Monday, August 08, 2005

Not sure what i did here


i'm trying to fix my blog before i kick my computer
I never expected to ever be married and have a child all before i turn 25. In June i delivered my baby girl Sarah by c-sec after 36 hours of labor my doctors said it was failure to progress......yea i call it a lack of cervadil. I dont know which of my husband and me was more scared, i thought i was but he could have been since he mentioned after she was born maybe it would just be 1 child for us, we want 3 kids i still do tho i got very freaked out and upset while on the operating table. Those drs shouldnt have pushed a crying hysterical woman into an O.R. at that point. If it wasnt for a very nice man with a bottle of afrin in his pocket i prolly would have freaked out more cause i had trouble breathing. As for being mommy i love it but its exhausting, i enjoy being with the baby all day but after a while i'm desperate for some kind of break.

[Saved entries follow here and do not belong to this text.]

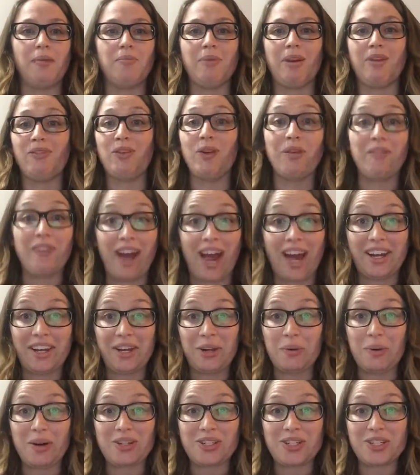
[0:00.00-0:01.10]
If you have any
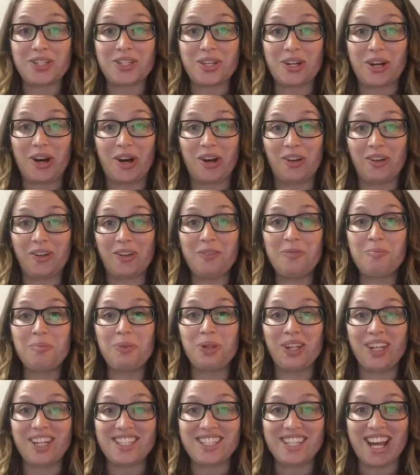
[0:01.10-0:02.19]
questions at all,
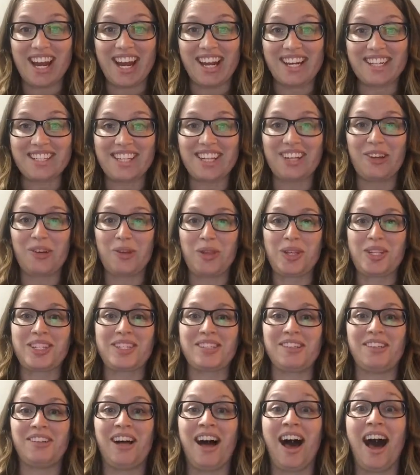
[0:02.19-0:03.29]
please ask. I know this is
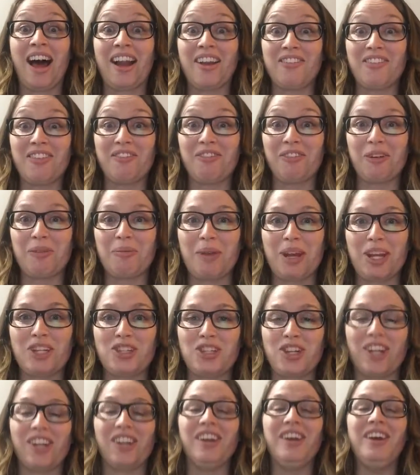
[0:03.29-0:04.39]
a lot of
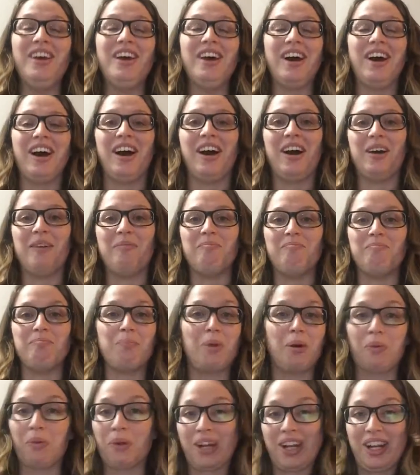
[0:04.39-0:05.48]
information,
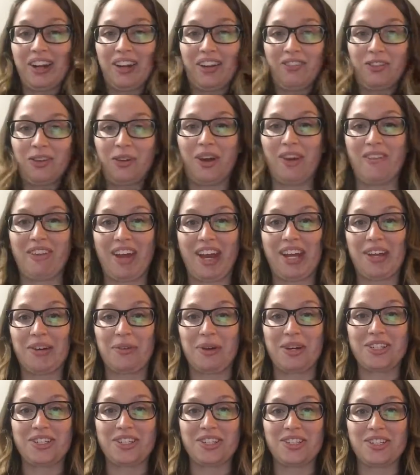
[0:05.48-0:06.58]
but we're here if you have any
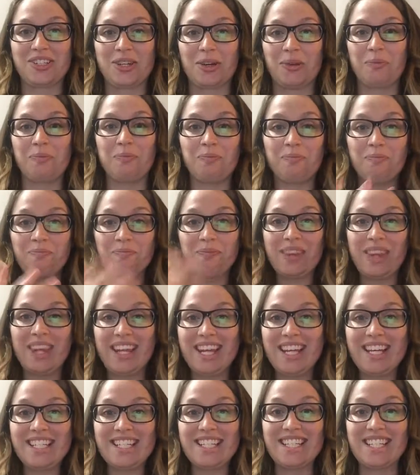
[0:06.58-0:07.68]
questions. So
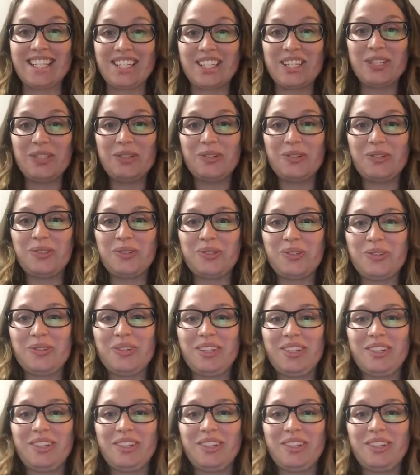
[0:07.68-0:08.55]
see you soon.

I didnt leave my home for two weeks recently i got very stressed out and depressed. i was begging hubby to give me a few bucks and get my dad to take me someplace. i spent 336 hrs straight with the baby......the day i finally got out of the house i stared at the shelf at Blockbusters cause i didnt know what recently came out. that and i wandered around walmart til the baby got fussy. i have a friend staying at my house til tuesday and hubby happily keeps the baby while i hang out. sadly all i really wanted to do was just hold my baby. i love being mommy i definetly in no hurry for my baby to grow up i still cant figure out where 2 months have gone, let alone that almost a year ago i got pregnant with her. as for my life before her i dont feel i existed truly. i probably sound nuts but i feel i was to be a mom at some point but i never expected it to happen when it did or what it took. i had once said i wanted my first child by my 25th birthday..........that will be Sept 25. she was born in june so i guess thats how it was supposed to be. when we're ready for the next baby i wont plan it. i dont ever plan on trying to get pregnant again it took 2.5 years of my life last time, those years were stuck in hell trying to get knocked up i lost myself then i dont ever want that again.